Collected data:

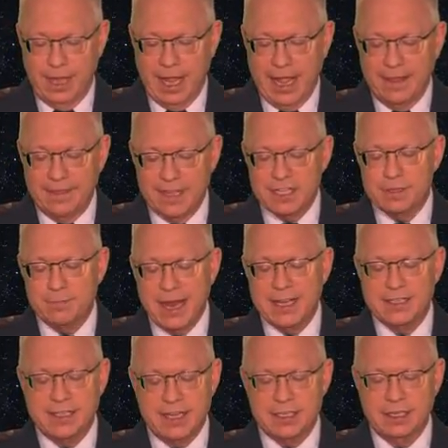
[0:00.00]
And this makes
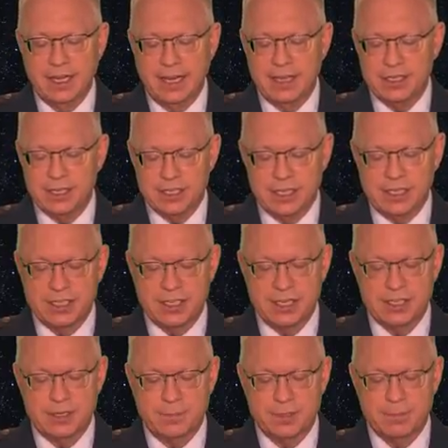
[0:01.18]
these linkages and
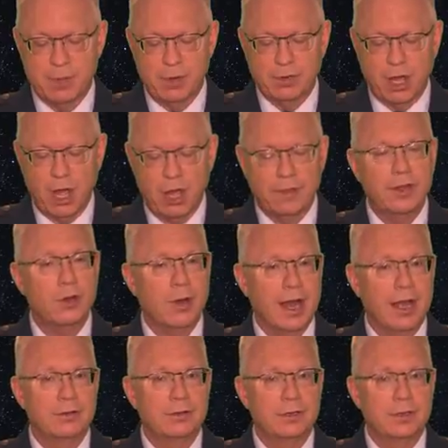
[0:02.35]
systems both on the
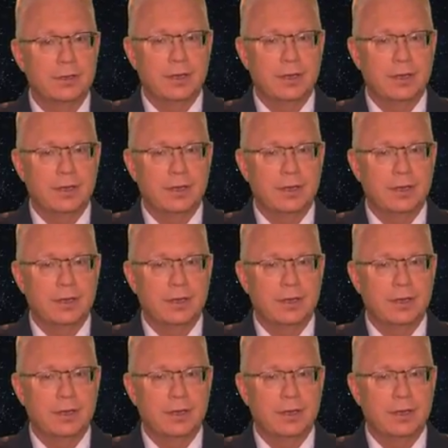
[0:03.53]
ground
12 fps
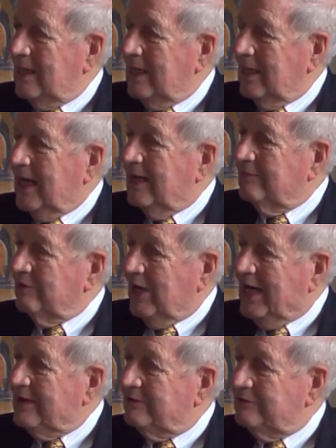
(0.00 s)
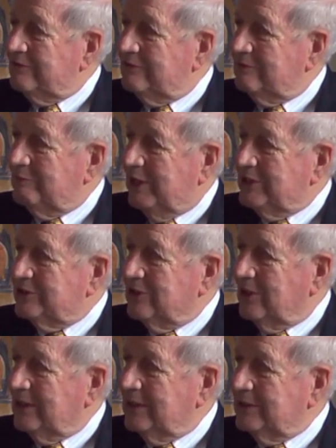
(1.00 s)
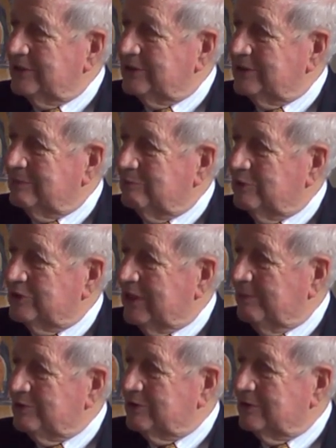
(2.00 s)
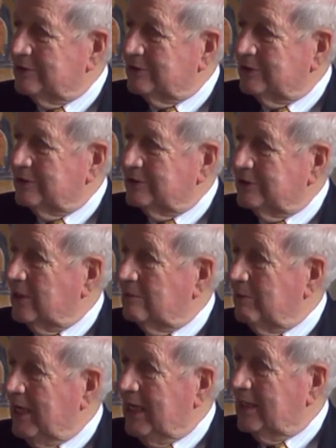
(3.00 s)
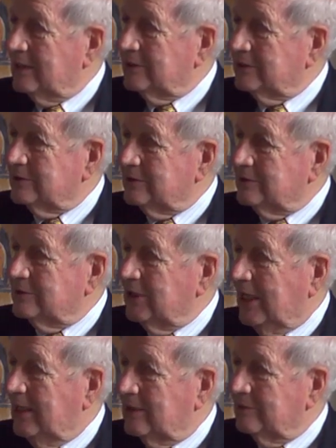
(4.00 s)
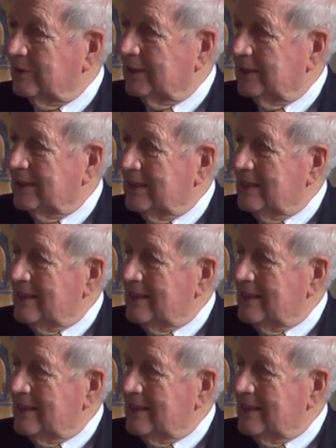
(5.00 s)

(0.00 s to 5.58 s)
a lot of life based on his perception as a, as a young man, as a child, really.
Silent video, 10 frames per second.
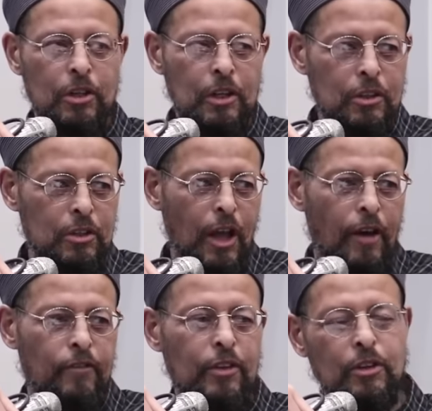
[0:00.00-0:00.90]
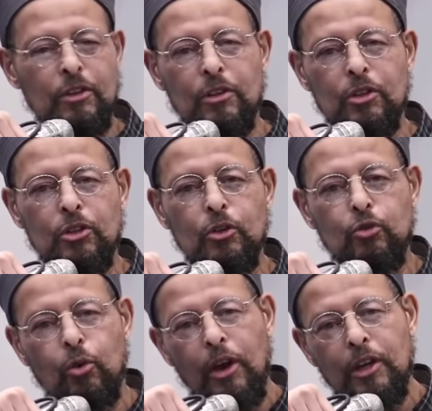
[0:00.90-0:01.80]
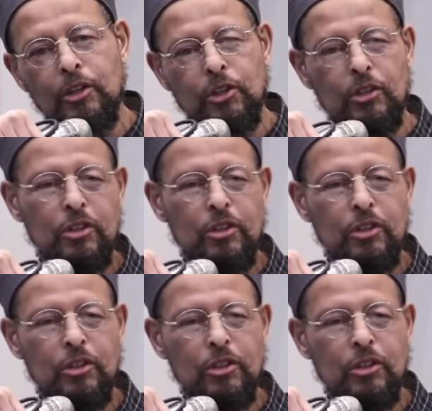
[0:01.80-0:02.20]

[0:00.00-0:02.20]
East Africans, Central Asians,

## [WORK TO COMPLETE]
Each entry above must be restated word for word; the pictures stay out of the copy.

## [SOLUTION TO THE PROBLEM]
[0:00.00]
And this makes
[0:01.18]
these linkages and
[0:02.35]
systems both on the
[0:03.53]
ground
12 fps
(0.00 s)
(1.00 s)
(2.00 s)
(3.00 s)
(4.00 s)
(5.00 s)

(0.00 s to 5.58 s)
a lot of life based on his perception as a, as a young man, as a child, really.
Silent video, 10 frames per second.
[0:00.00-0:00.90]
[0:00.90-0:01.80]
[0:01.80-0:02.20]

[0:00.00-0:02.20]
East Africans, Central Asians,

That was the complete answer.